■ What the task requires: Starting with the line that has "[00:03:00.98]" and finishing with the line that has "[00:03:02.43]", set down each line below exactly. Pictures are not copied.

■ Input:
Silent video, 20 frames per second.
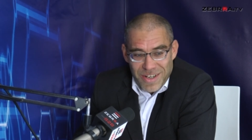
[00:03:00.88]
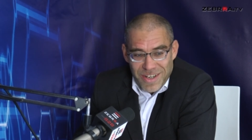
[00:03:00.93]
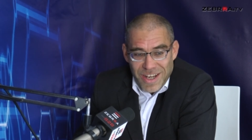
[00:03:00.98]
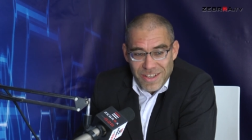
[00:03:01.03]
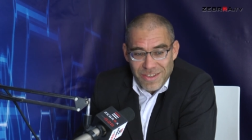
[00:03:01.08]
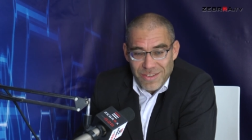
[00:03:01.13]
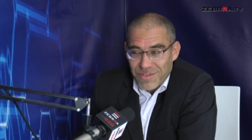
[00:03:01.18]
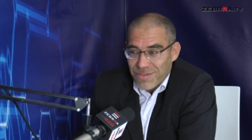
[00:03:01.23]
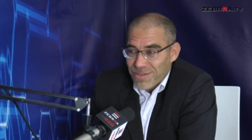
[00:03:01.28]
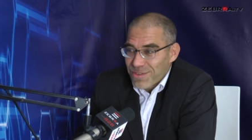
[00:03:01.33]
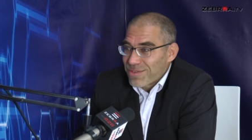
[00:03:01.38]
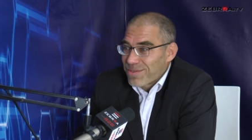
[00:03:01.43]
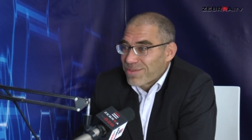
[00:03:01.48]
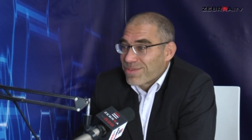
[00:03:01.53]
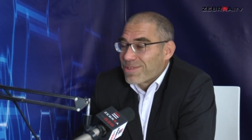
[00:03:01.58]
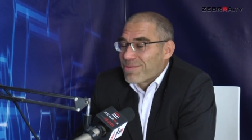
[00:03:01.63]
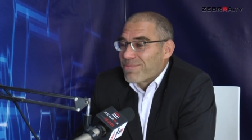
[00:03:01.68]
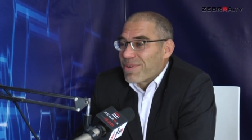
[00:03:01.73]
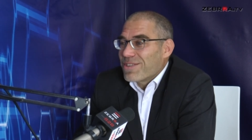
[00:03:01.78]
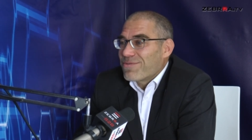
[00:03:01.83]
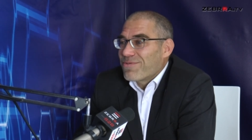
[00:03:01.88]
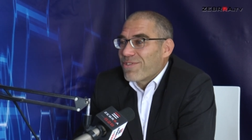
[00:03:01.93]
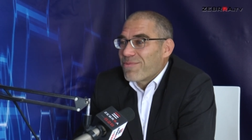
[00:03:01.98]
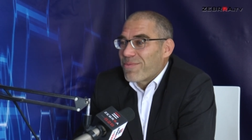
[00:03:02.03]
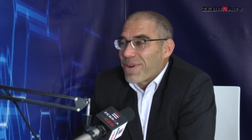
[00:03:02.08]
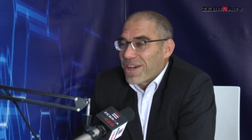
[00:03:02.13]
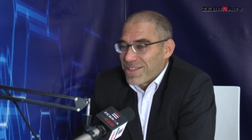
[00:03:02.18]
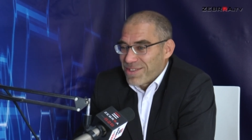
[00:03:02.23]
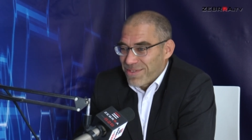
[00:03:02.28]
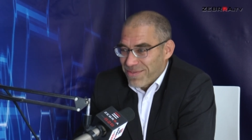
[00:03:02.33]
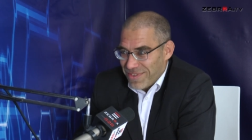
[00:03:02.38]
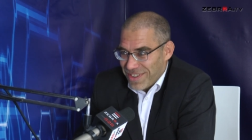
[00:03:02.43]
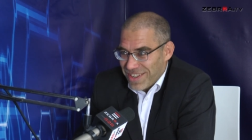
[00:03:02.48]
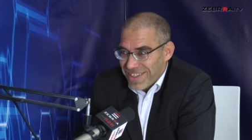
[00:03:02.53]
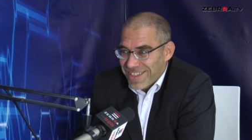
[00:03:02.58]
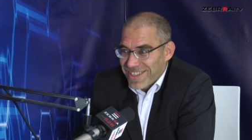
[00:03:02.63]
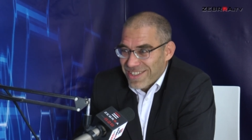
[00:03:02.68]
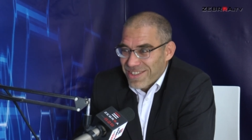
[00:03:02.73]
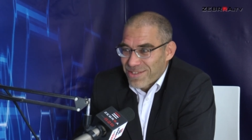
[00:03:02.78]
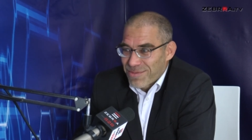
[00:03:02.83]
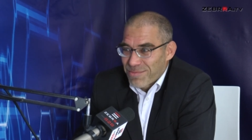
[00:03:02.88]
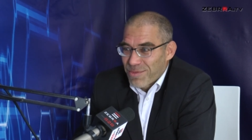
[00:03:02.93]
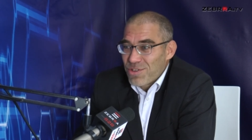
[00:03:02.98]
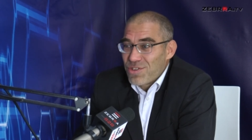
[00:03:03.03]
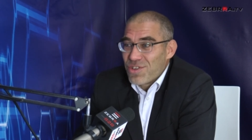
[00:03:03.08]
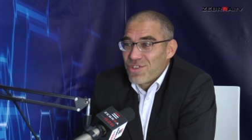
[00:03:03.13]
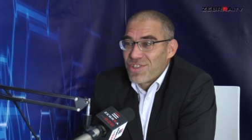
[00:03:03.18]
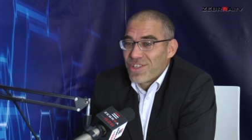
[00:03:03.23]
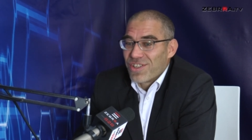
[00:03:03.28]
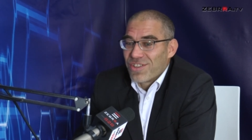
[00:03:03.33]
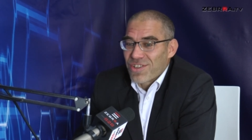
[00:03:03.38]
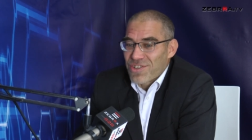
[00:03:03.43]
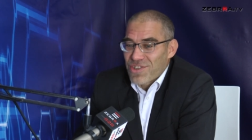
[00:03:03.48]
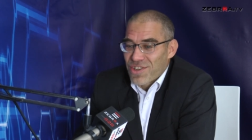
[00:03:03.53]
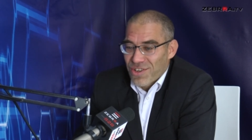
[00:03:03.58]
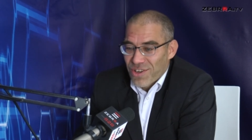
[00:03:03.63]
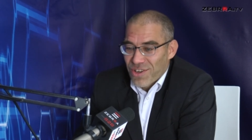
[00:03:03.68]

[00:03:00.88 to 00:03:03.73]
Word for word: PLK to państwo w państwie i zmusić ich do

■ Written reply:
[00:03:00.98]
[00:03:01.03]
[00:03:01.08]
[00:03:01.13]
[00:03:01.18]
[00:03:01.23]
[00:03:01.28]
[00:03:01.33]
[00:03:01.38]
[00:03:01.43]
[00:03:01.48]
[00:03:01.53]
[00:03:01.58]
[00:03:01.63]
[00:03:01.68]
[00:03:01.73]
[00:03:01.78]
[00:03:01.83]
[00:03:01.88]
[00:03:01.93]
[00:03:01.98]
[00:03:02.03]
[00:03:02.08]
[00:03:02.13]
[00:03:02.18]
[00:03:02.23]
[00:03:02.28]
[00:03:02.33]
[00:03:02.38]
[00:03:02.43]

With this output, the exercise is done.